KerberosToken musings

I remember when I first heard about KerberosToken in WSE2, I wondered what all the fuss was about. I mean, I've always been a proponent of transport security wherever you can use it. I figure that unless you've got a really compelling reason to use WS-Security, you're better off using transport security, for several reasons:

1) Admins know how to deploy and manage it.

2) SSL (the spec as well as the many implementations) has been under public scrutiny for years - much longer than any of the WS-* stuff we've seen maturing over the last couple years.

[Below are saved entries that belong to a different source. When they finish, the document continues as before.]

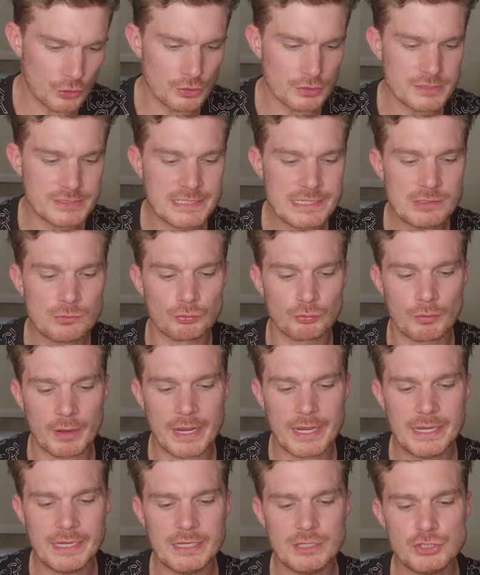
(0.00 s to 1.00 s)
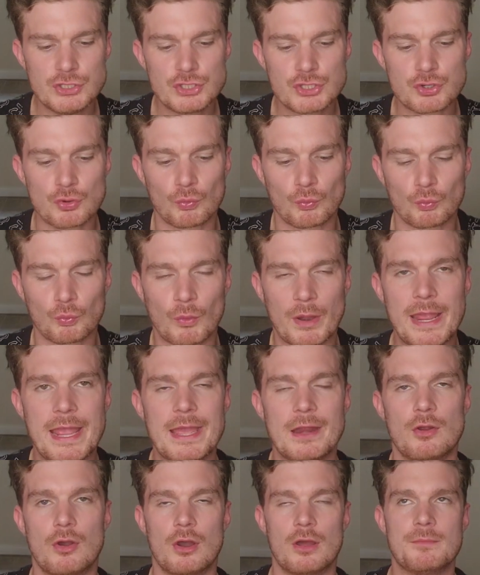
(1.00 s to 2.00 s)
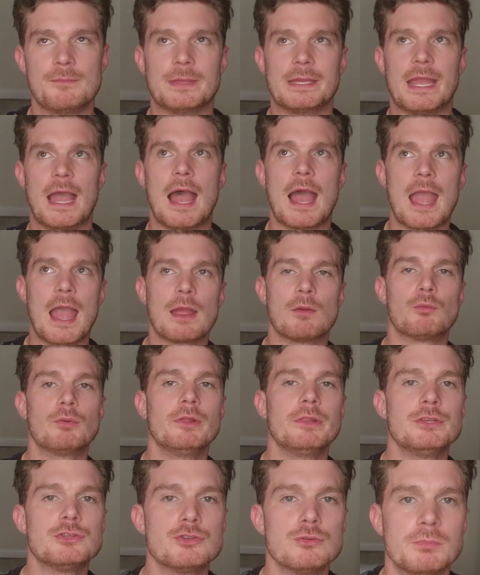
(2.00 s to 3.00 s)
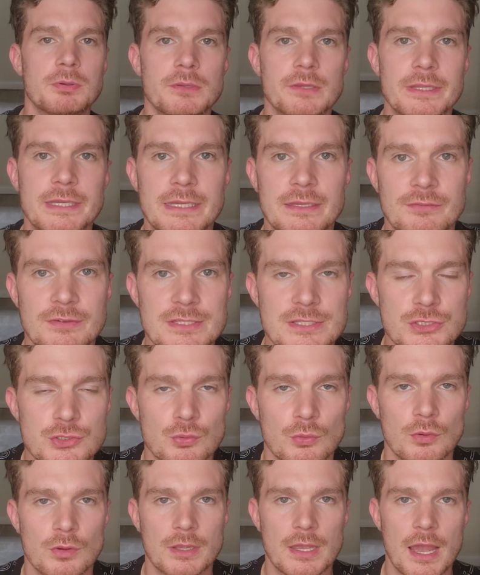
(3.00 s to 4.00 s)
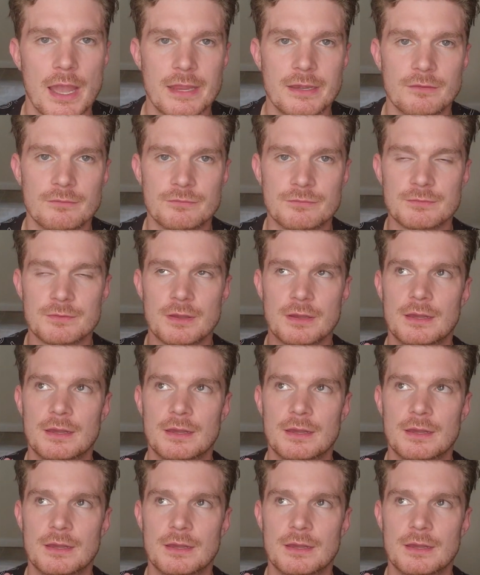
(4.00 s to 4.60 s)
deranged rant on me, I really do believe it's kind of...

3) You're a hell of a lot more likely to get good interop using plain ole' SSL. There are sooo many different schemes for securing messages using WS-Security. Without some basic profiles that give toolkit vendors direction, I can't imagine that toolkit X will have much of a chance of unwinding a message secured by toolkit Y. And that's just an interop problem; I'm not even talking about security now.

Given all this, I've been rather reluctant to give WSE's KerberosToken much of a look. But I now find myself considering using it on a project that I'm working on. You see, we're building an SOA architecture where virtually all of the endpoints are using Microsoft infrastructure. Kerberos is an incredibly natural fit:

1) Single sign on rocks. No bugging the user for her cleartext password.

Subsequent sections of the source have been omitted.